* _To do_: Quote exactly the lines from the one with "[7:55.20-7:55.52]" to the end of the data, both included; omit the pictures.

Stored records
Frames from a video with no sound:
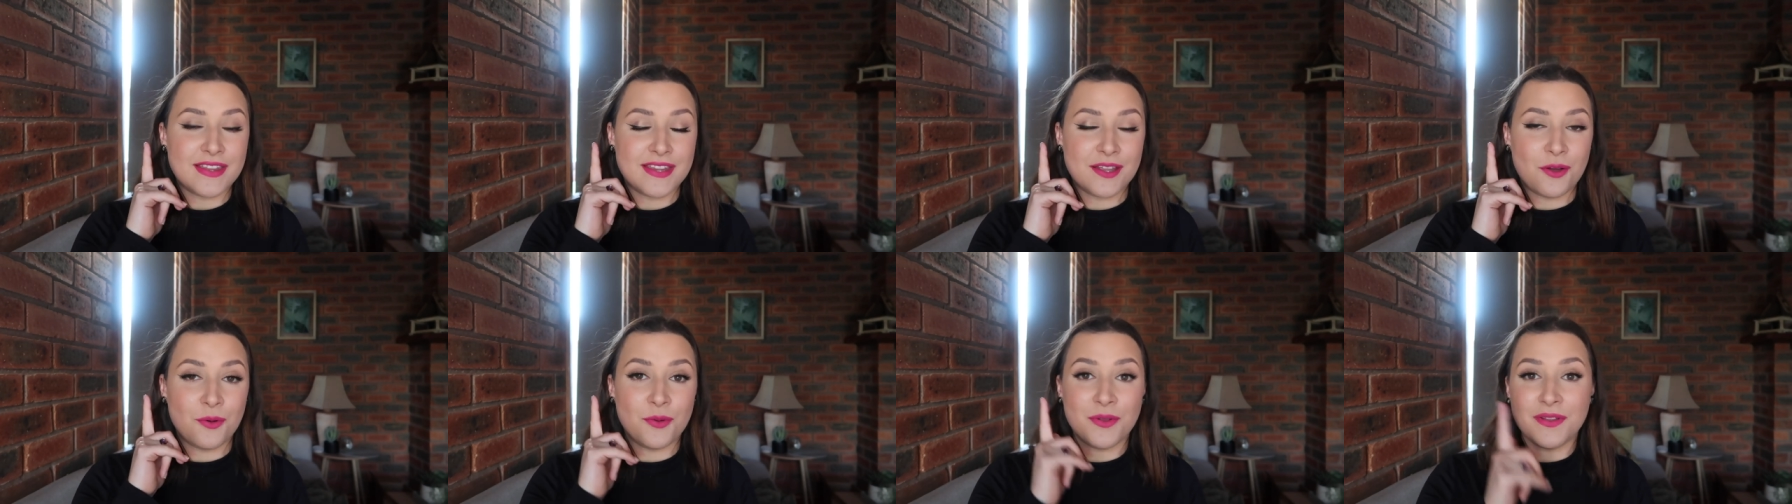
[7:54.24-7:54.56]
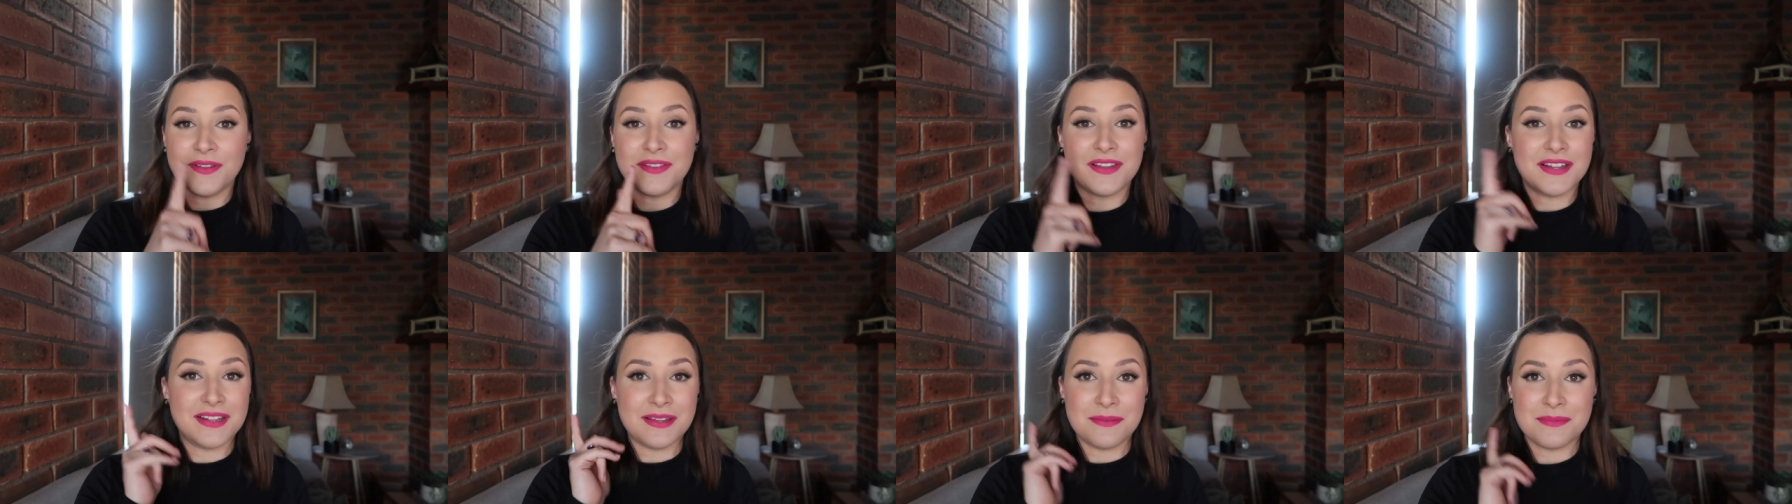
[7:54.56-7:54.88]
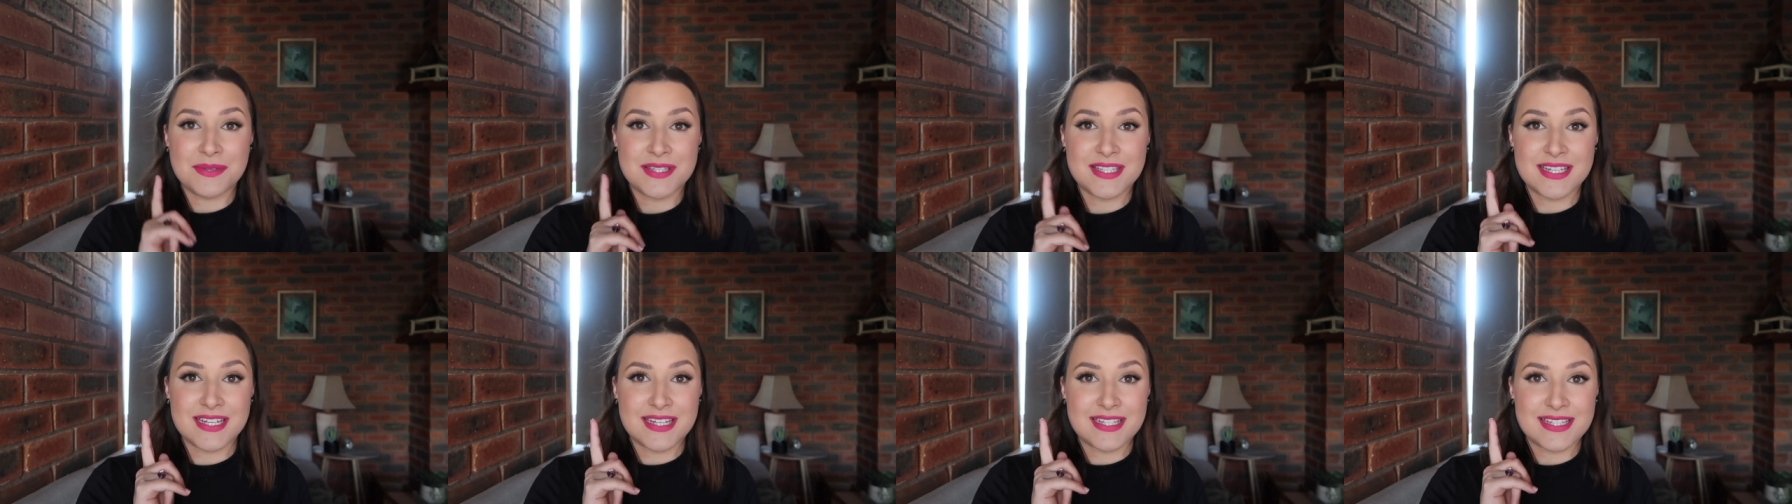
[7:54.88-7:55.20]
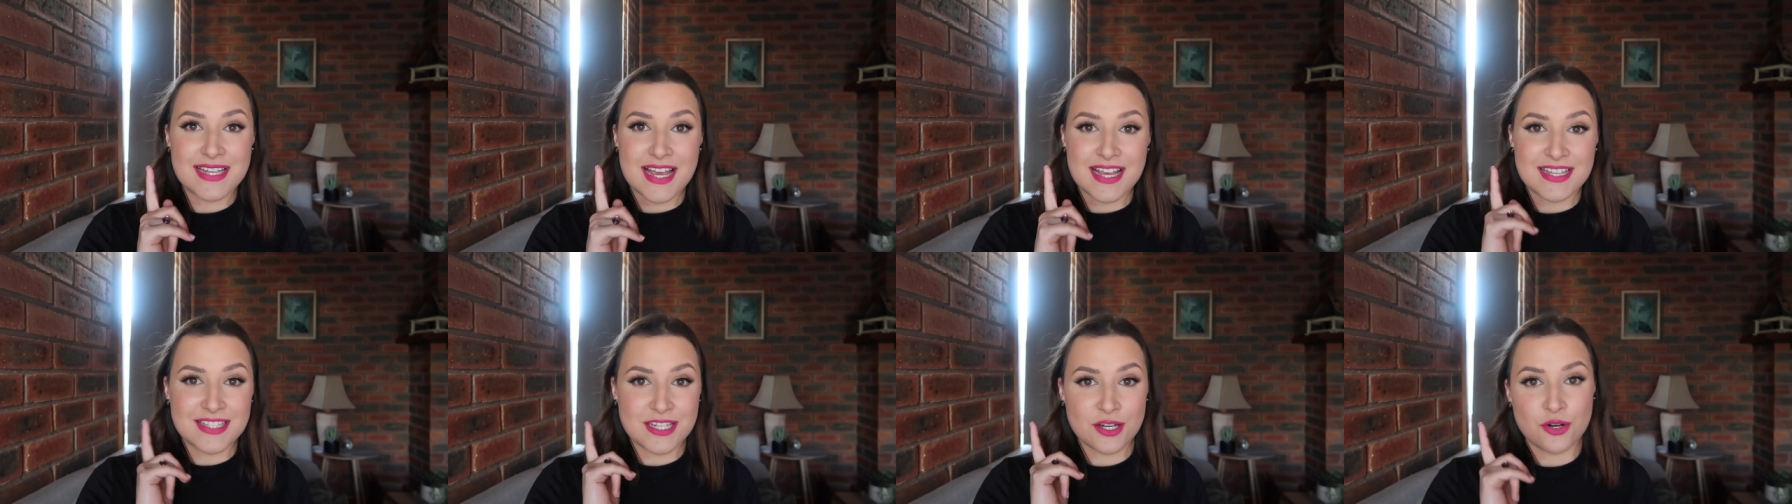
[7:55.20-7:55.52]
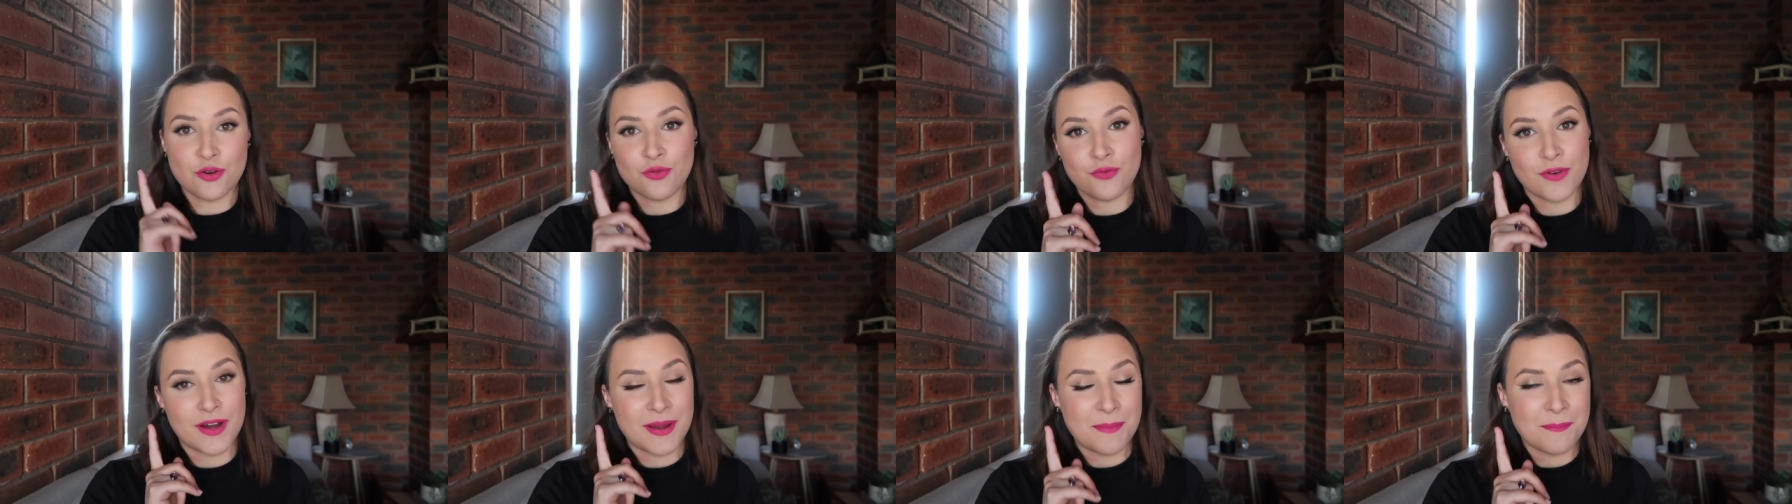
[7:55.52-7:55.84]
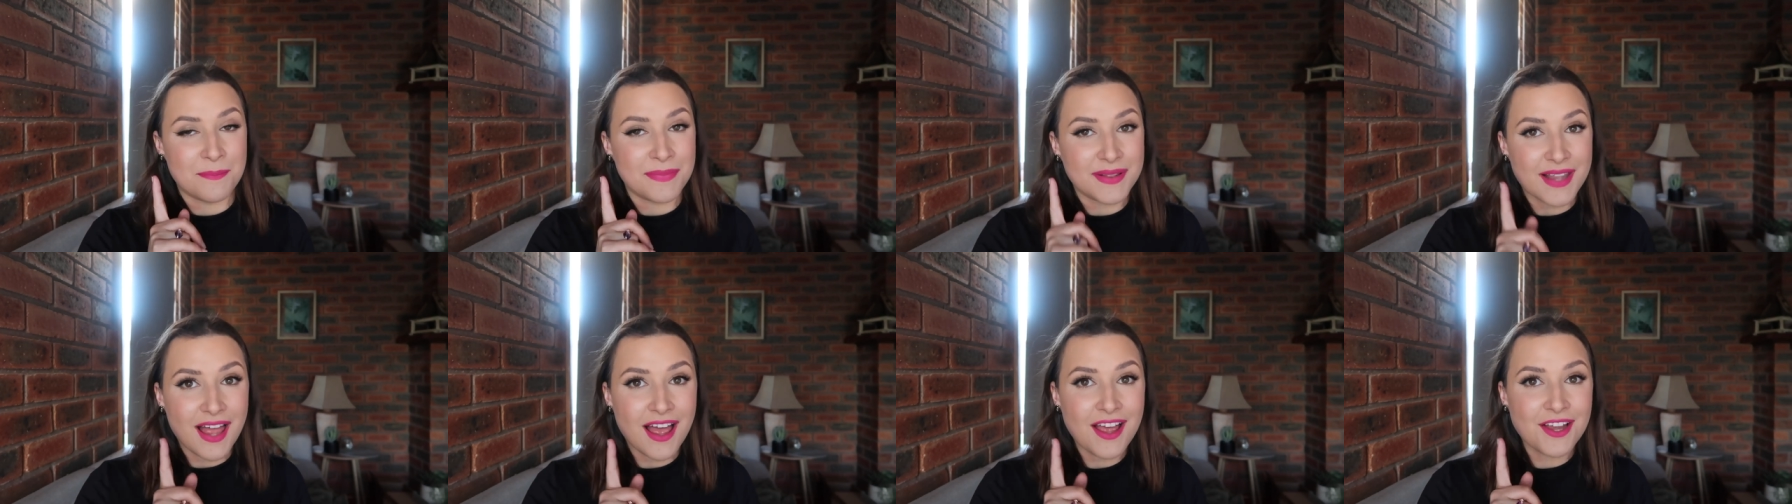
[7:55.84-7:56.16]
all of the lipsticks as a
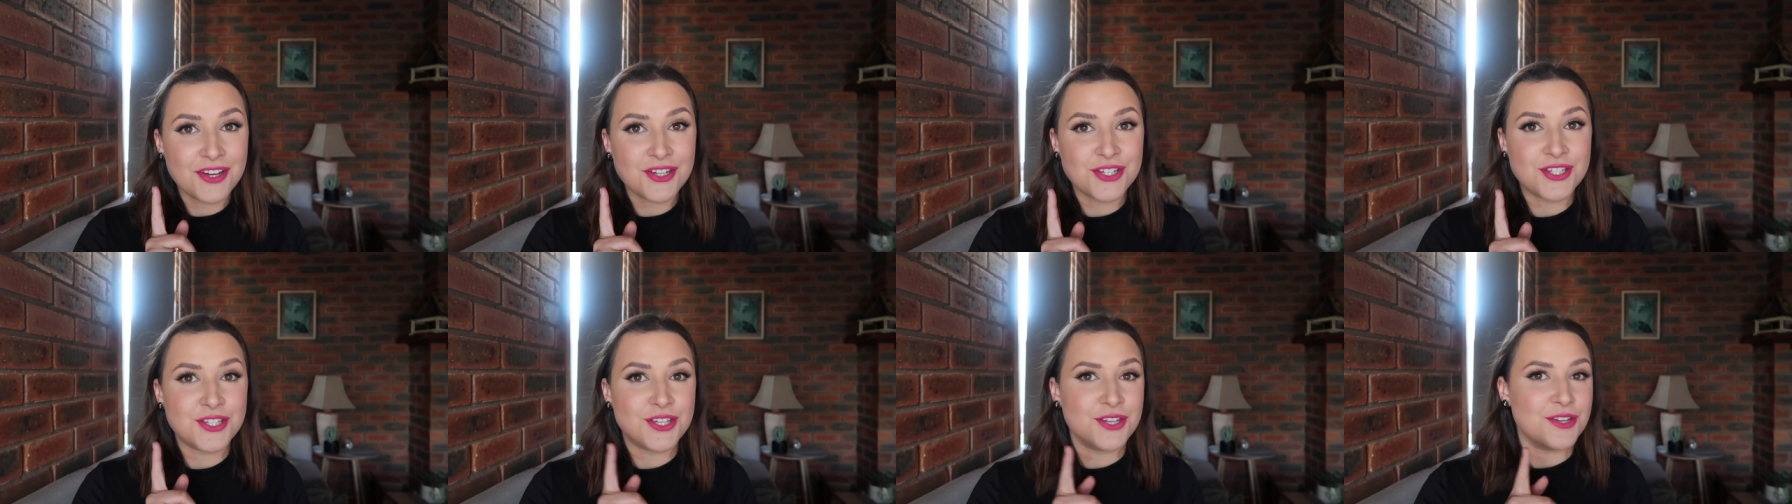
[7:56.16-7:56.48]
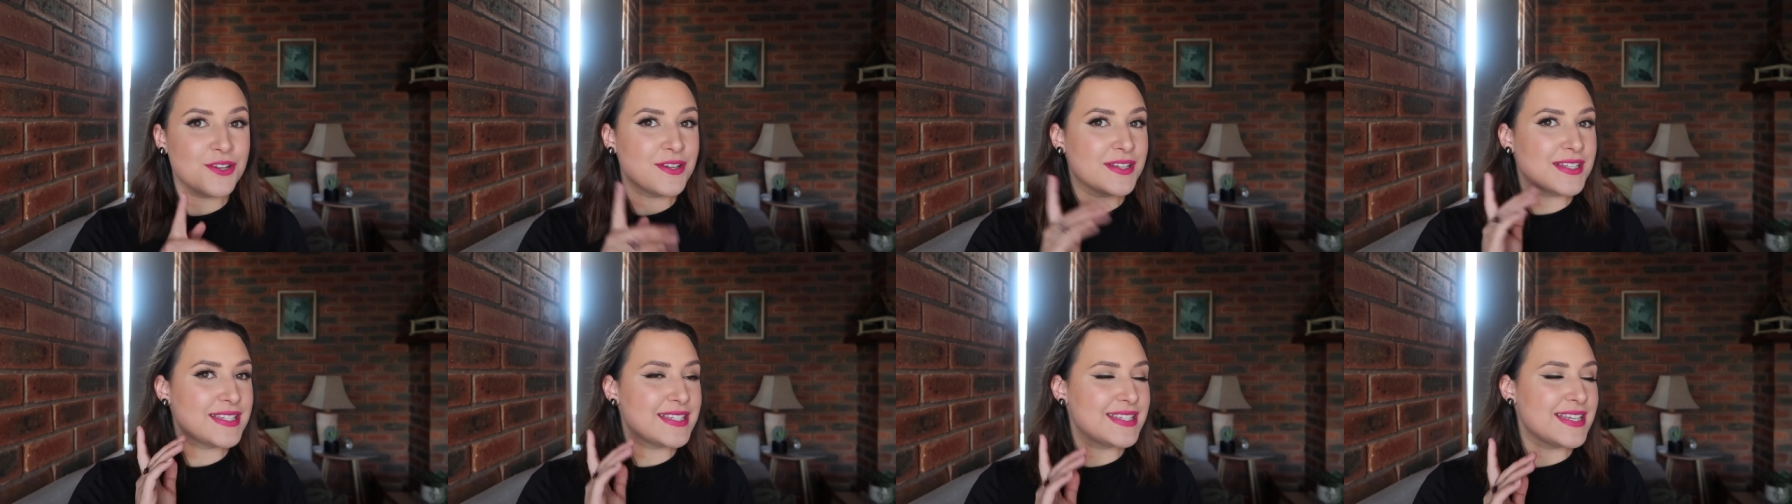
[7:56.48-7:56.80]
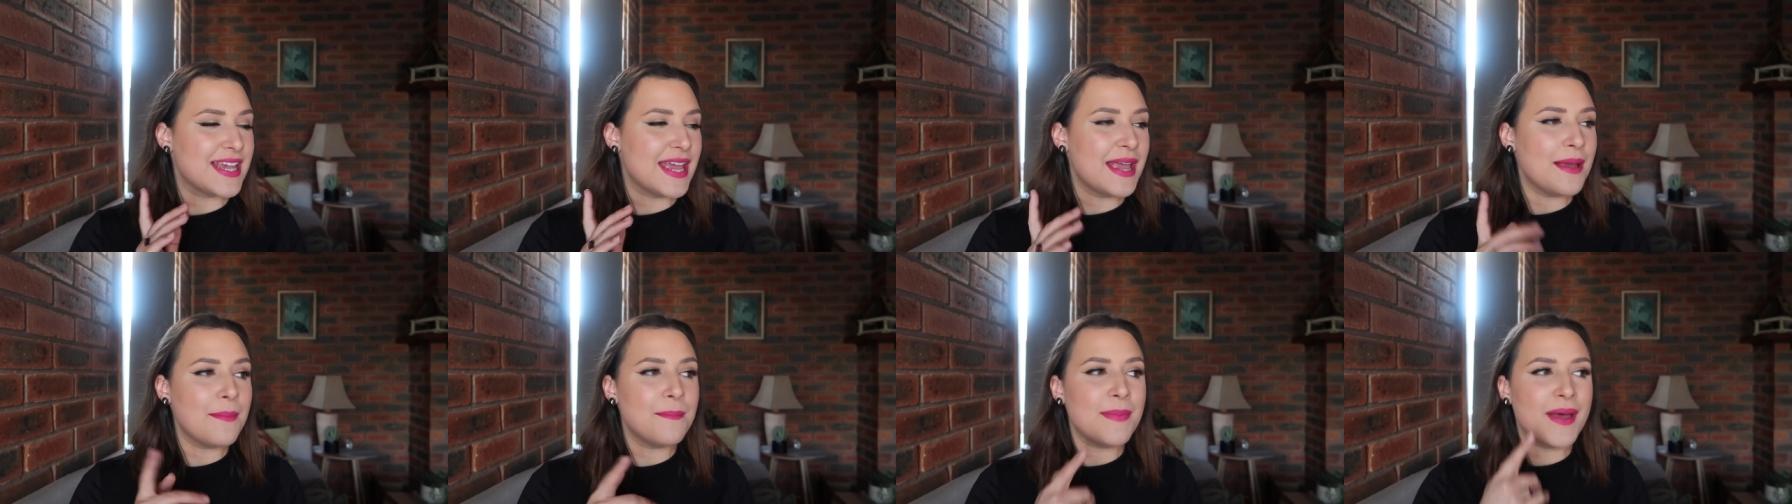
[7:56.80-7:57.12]
cream blush, so you could see,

* _Exercise answer_:
[7:55.20-7:55.52]
[7:55.52-7:55.84]
[7:55.84-7:56.16]
all of the lipsticks as a
[7:56.16-7:56.48]
[7:56.48-7:56.80]
[7:56.80-7:57.12]
cream blush, so you could see,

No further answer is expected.